Any person, employee or not, professional or not, has obligations to uphold just laws; certainly including measures of privacy.
Here is a typical privacy policy:
"We use personal information in the file we maintain about you, and other information we obtain from your current and past activities on the Site, to provide to you the services offered by the Site; resolve service and billing disputes; troubleshoot problems; bill any amounts due from you; measure consumer interest in our products and services, inform you about online and offline offers, products, services, events and updates; deliver information to you that, in some cases, is relevant to your interests, such as product news; customize your experience; detect and protect us against error, fraud and other criminal activity; enforce our Terms of Use; provide you with system or administrative messages, and as otherwise described to you at the time of collection. On occasion we use email address or other contact information to contact our Users to ask them for their input on our services, and to forward to them media opportunities.
We may also use personal information about you to improve our marketing and promotional efforts, to analyze Site usage, to improve our content and product offerings, and to customize the Site's content, layout, and services. These uses improve the Site and better tailor it to meet your needs, so as to provide you with a smooth, efficient, safe and customized experience while using the Site."
That bottom paragraph is fully communicating the nature of the relationship. Outside any law that would render the above unlawful, it is well within the law for an employee to "SELECT * FROM users WHERE created_at > 2010-02-01" or to "SELECT * FROM todos JOIN users ON todos.user_id = users.id WHERE users.profession = 'developer'". There are perfectly valid reasons to do these types of things. Anti-fraud measures, site optimization, etc.
> What are the mechanisms available to the market and the industry to prevent the deterioration of customers' trust with us?
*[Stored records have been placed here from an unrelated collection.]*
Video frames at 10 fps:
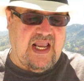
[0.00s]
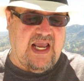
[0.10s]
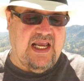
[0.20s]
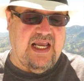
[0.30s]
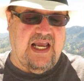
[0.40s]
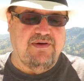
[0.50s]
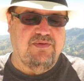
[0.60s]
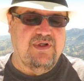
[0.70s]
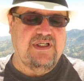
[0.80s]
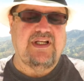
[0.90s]
I
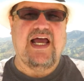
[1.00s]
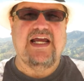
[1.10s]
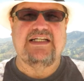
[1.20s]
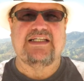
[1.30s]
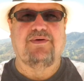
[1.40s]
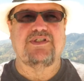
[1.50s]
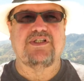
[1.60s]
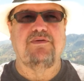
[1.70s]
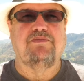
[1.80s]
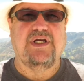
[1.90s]
realize I was
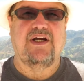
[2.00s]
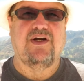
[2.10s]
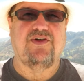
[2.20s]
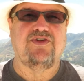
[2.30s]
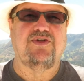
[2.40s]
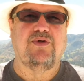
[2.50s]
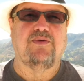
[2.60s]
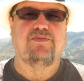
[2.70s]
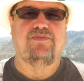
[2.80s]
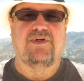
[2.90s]
compared to,
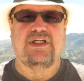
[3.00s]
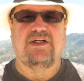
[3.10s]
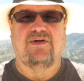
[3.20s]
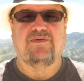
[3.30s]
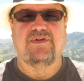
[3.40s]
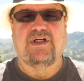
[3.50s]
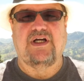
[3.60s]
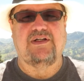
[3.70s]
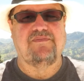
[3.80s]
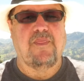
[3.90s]
a, you know,
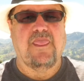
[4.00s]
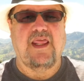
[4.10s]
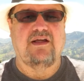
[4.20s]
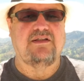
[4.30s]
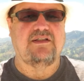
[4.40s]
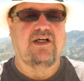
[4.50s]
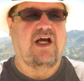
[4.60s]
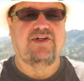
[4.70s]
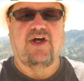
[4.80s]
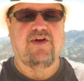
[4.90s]
a, a,
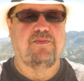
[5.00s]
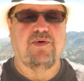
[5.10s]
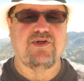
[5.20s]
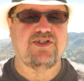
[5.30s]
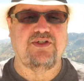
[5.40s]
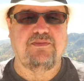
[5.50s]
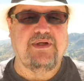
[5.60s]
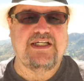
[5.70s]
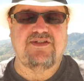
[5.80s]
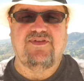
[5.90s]
another person who
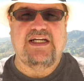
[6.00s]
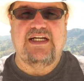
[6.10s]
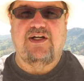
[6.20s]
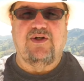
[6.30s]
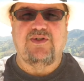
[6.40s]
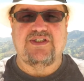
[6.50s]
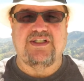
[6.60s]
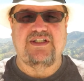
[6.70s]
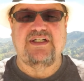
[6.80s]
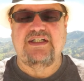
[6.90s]
makes videos,
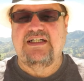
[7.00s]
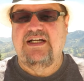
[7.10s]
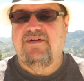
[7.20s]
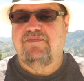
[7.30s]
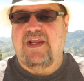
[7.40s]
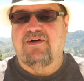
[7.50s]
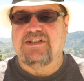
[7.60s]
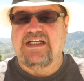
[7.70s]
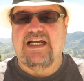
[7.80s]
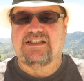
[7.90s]
and I
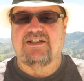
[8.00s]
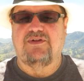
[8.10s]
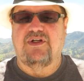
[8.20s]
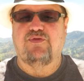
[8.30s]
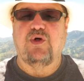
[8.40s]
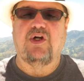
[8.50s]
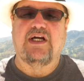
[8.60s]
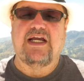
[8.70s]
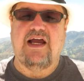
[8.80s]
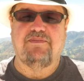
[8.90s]
was asked if we were
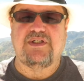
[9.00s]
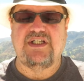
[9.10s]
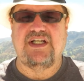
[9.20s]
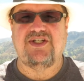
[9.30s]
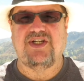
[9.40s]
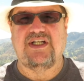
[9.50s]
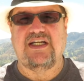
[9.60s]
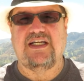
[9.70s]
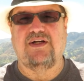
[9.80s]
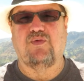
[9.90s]
in competition
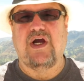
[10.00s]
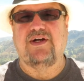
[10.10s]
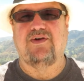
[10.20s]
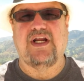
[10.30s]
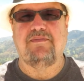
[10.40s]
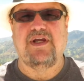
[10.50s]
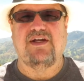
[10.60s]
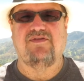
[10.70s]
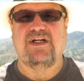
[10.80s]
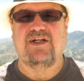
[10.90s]
and why don't I
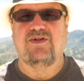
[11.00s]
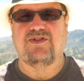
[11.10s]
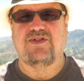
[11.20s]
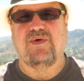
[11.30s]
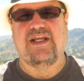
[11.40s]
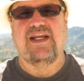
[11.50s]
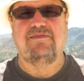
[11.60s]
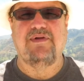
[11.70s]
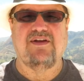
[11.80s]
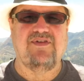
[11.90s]
make videos the way they
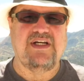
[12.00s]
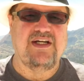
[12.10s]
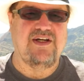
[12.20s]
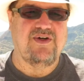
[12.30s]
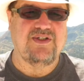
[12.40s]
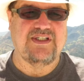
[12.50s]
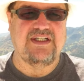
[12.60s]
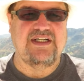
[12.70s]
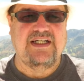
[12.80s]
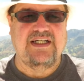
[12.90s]
make videos, and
This is a problem of mismatched expectations and priorities. It's a lot like politics. In an ideal world a politician would be able to say something like 'I think the American people acted irresponsibly financing homes and that is a good part of the reason for the financial crisis' because it is the truth and it would help people in the long run to hear it, as well as help any policy formation in response to it. But practically they can blame others and get away with it.
Unless the industry is willing to educate politicians, site users, etc. There is no reason to go out shouting that this happens. It's already in the terms of use and the privacy policy. Do you think people want to know what Air Miles does with their data?
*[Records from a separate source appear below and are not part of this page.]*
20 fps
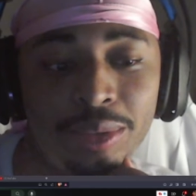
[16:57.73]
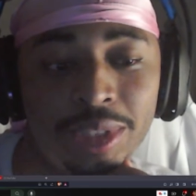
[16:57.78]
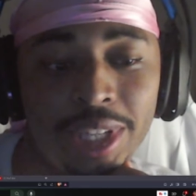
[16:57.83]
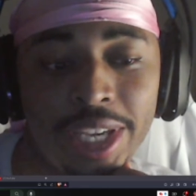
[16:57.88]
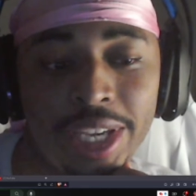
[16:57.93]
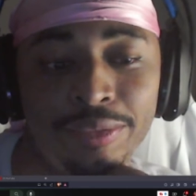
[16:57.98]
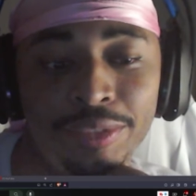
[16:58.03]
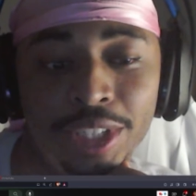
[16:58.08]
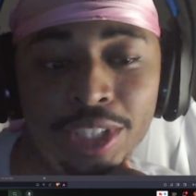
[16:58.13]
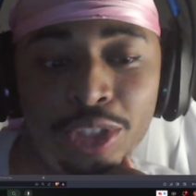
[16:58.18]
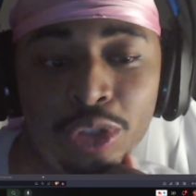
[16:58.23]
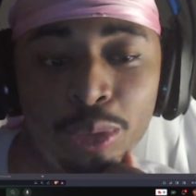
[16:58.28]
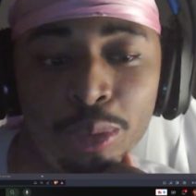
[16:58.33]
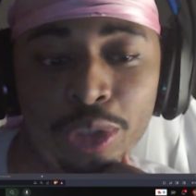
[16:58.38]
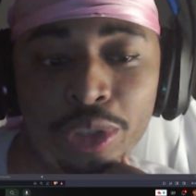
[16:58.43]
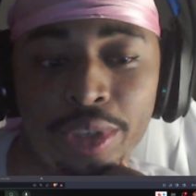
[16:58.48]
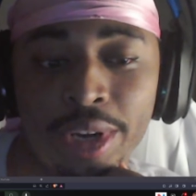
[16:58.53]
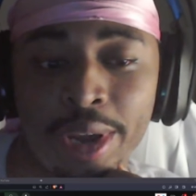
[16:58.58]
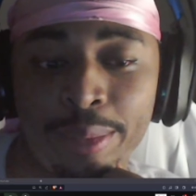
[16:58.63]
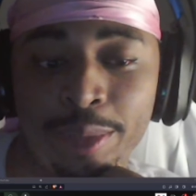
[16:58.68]
like VTuber
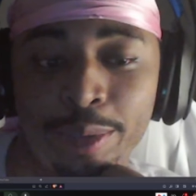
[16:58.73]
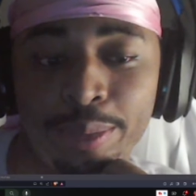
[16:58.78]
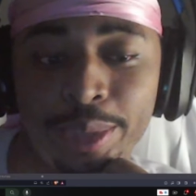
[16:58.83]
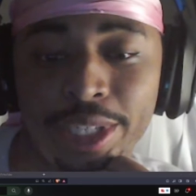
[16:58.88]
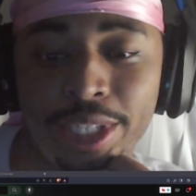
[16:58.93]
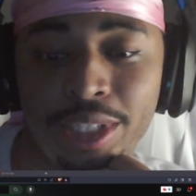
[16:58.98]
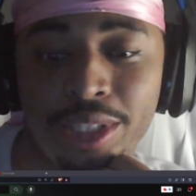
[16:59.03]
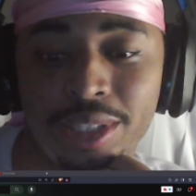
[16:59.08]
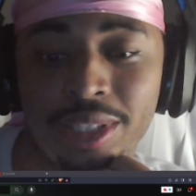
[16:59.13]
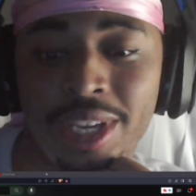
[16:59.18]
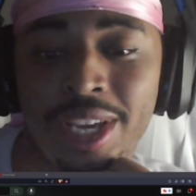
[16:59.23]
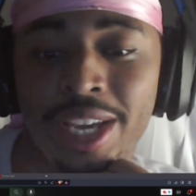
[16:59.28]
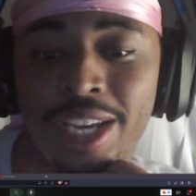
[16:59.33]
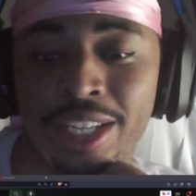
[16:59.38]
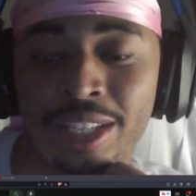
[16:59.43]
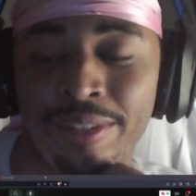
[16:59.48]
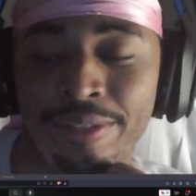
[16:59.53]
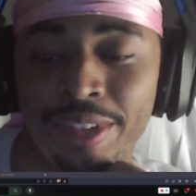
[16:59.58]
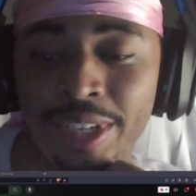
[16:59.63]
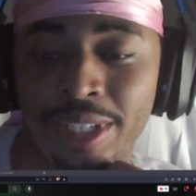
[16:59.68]
drama, but it's
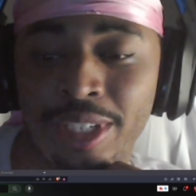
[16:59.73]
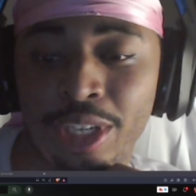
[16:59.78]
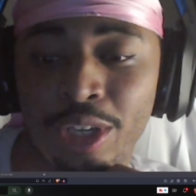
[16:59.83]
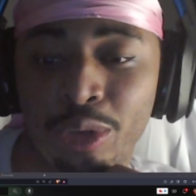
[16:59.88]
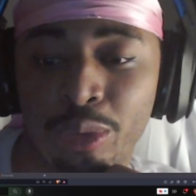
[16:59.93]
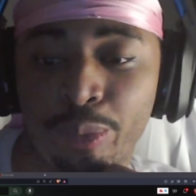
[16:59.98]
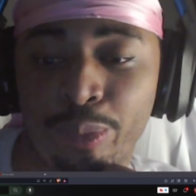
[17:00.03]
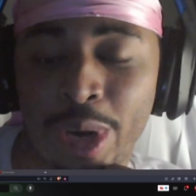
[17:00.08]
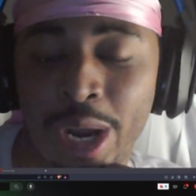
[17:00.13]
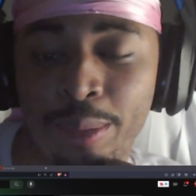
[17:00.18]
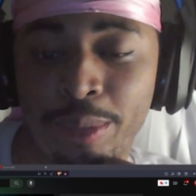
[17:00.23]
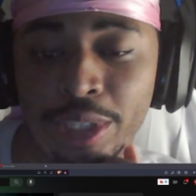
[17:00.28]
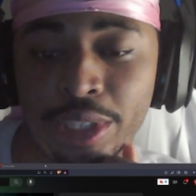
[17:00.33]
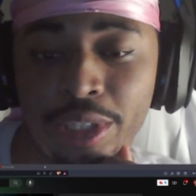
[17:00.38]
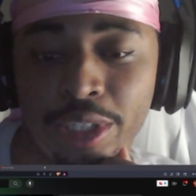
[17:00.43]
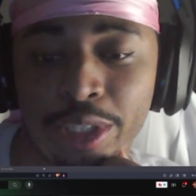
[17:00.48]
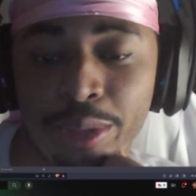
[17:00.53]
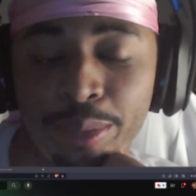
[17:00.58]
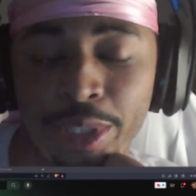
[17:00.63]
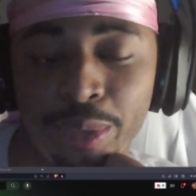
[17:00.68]
the video probably
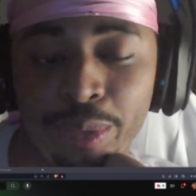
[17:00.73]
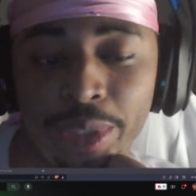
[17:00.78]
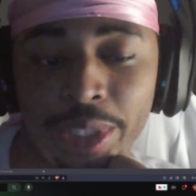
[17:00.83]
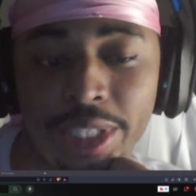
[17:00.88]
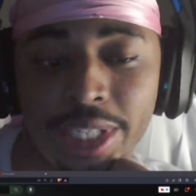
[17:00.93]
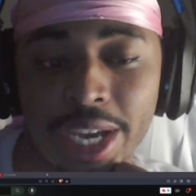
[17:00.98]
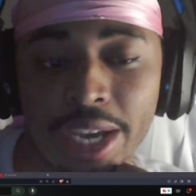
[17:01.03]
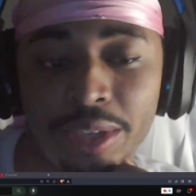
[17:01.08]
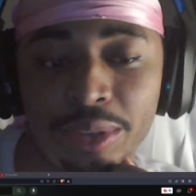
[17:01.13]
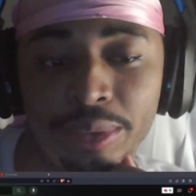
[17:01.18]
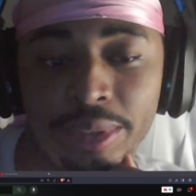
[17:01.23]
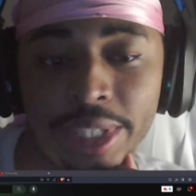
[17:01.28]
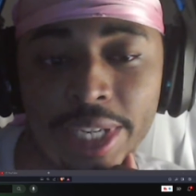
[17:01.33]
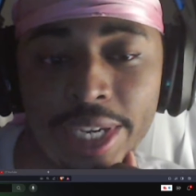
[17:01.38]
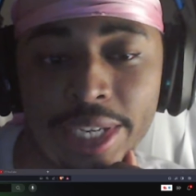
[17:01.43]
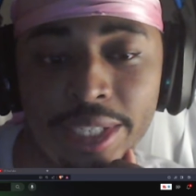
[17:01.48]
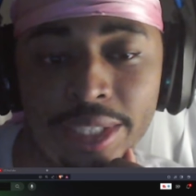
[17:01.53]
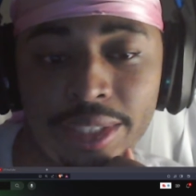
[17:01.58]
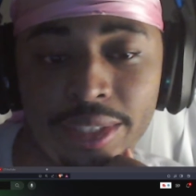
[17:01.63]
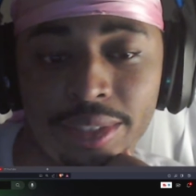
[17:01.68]
could be retitled
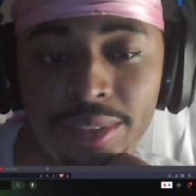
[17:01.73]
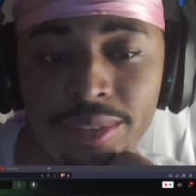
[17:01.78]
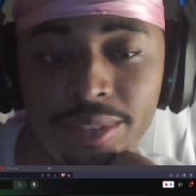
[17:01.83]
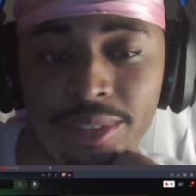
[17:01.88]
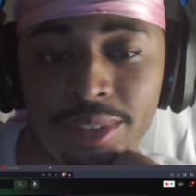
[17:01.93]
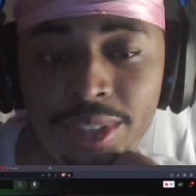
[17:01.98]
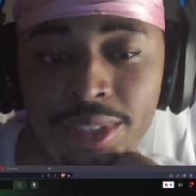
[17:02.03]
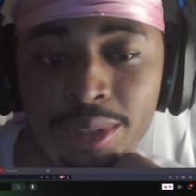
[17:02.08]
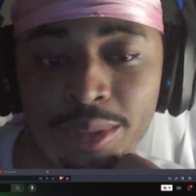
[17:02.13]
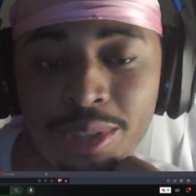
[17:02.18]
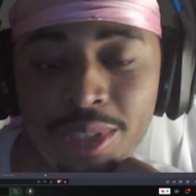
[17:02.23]
like, you know,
The only mechanism besides general silence (as well as inclusion in the privacy policy and/or terms of use) would be full, 100% truth when asked. But why make an issue of it? The netizens don't really care. If they did there would be competition around this angle of the market.
dhh hides behind: "I don't think it has to be this way. We often run internal reports on usage of certain features, but it's always aggregated, and never looks at the individual data. I feel bad enough looking at a customer's account when they've specifically asked me to do so from a support request.
I would certainly terminate any account with a company that willfully was reading my private data and opening files for the mere sport of it."
That carefully worded bullshit. Internal reports are not exploring. Internal reports are what you show at the monthly marketing or board meeting. C_Os get internal reports. Data guys test recommendation models. Data guys find out the interesting patterns to include in custom reports.
Also, His last paragraph is ridiculous. Obviously we don't read data for sport. In fact it is boring. You go through data for trends.
* Should it happen everywhere?
* As a data guy, do you have professional obligations to uphold the privacy policy and operate within the law?
* What are the mechanisms available to the market and the industry to prevent the deterioration of customers' trust with us?